(Data for review begins)

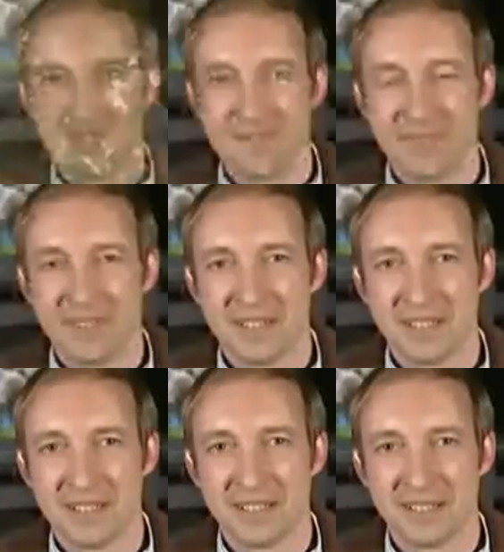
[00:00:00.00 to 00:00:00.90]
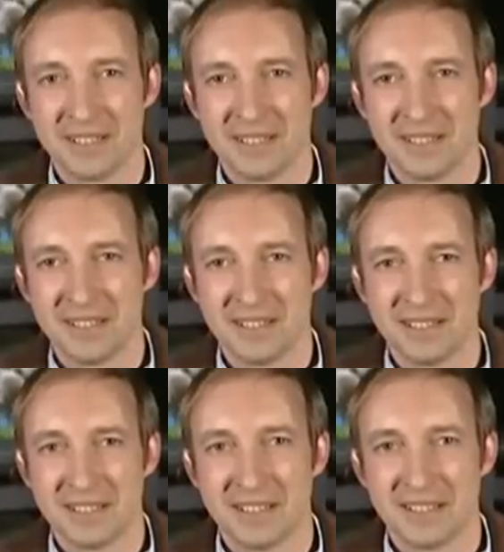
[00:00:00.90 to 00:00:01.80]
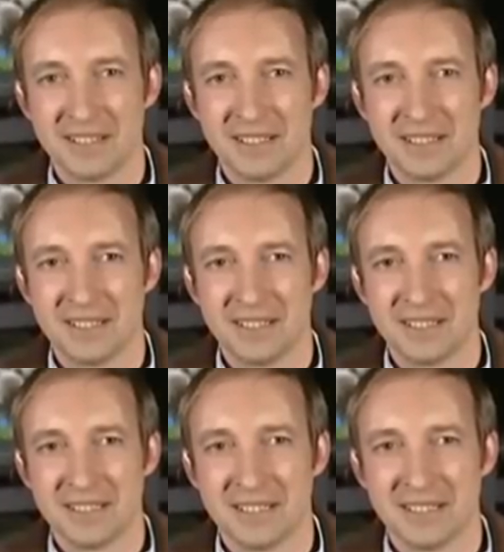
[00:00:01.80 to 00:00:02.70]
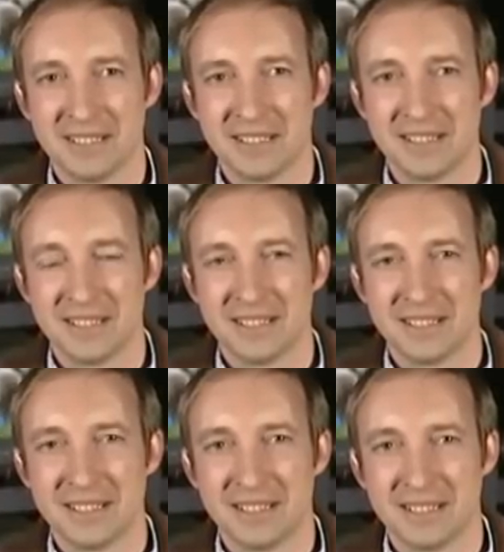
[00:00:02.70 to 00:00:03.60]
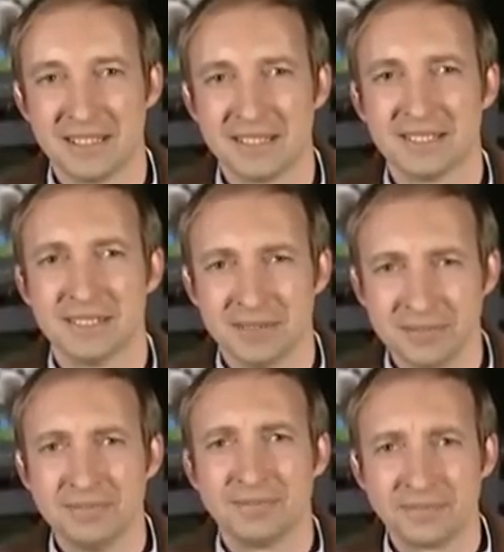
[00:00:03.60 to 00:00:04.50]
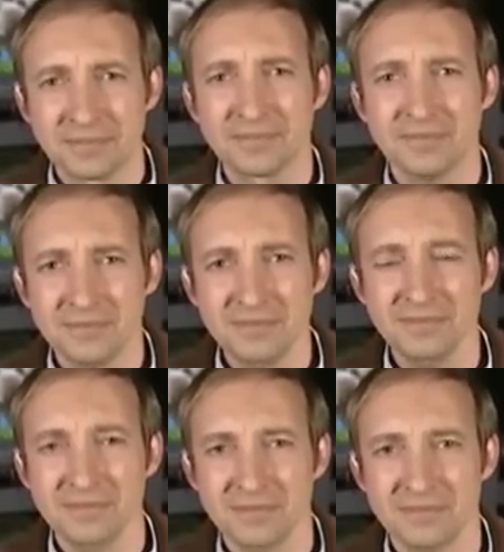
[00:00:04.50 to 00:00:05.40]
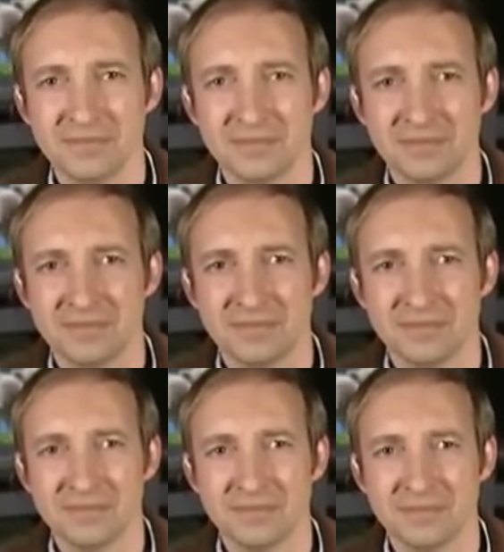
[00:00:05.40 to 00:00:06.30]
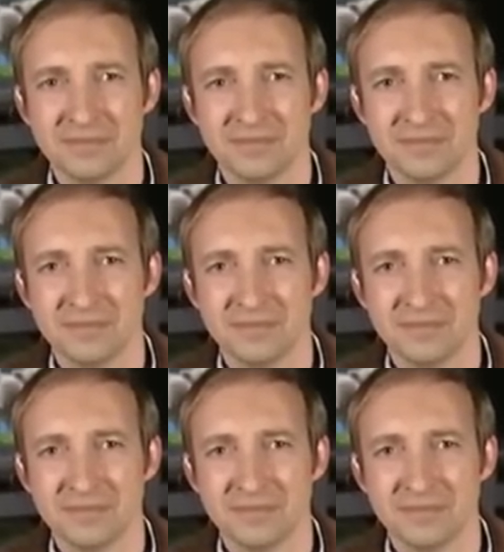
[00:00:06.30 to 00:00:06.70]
[no speech]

(Data for review ends)

I need the lines from the one holding "[00:00:03.60 to 00:00:04.50]" through the last line of the entries set down exactly, with every picture left out.

Written response:
[00:00:03.60 to 00:00:04.50]
[00:00:04.50 to 00:00:05.40]
[00:00:05.40 to 00:00:06.30]
[00:00:06.30 to 00:00:06.70]
[no speech]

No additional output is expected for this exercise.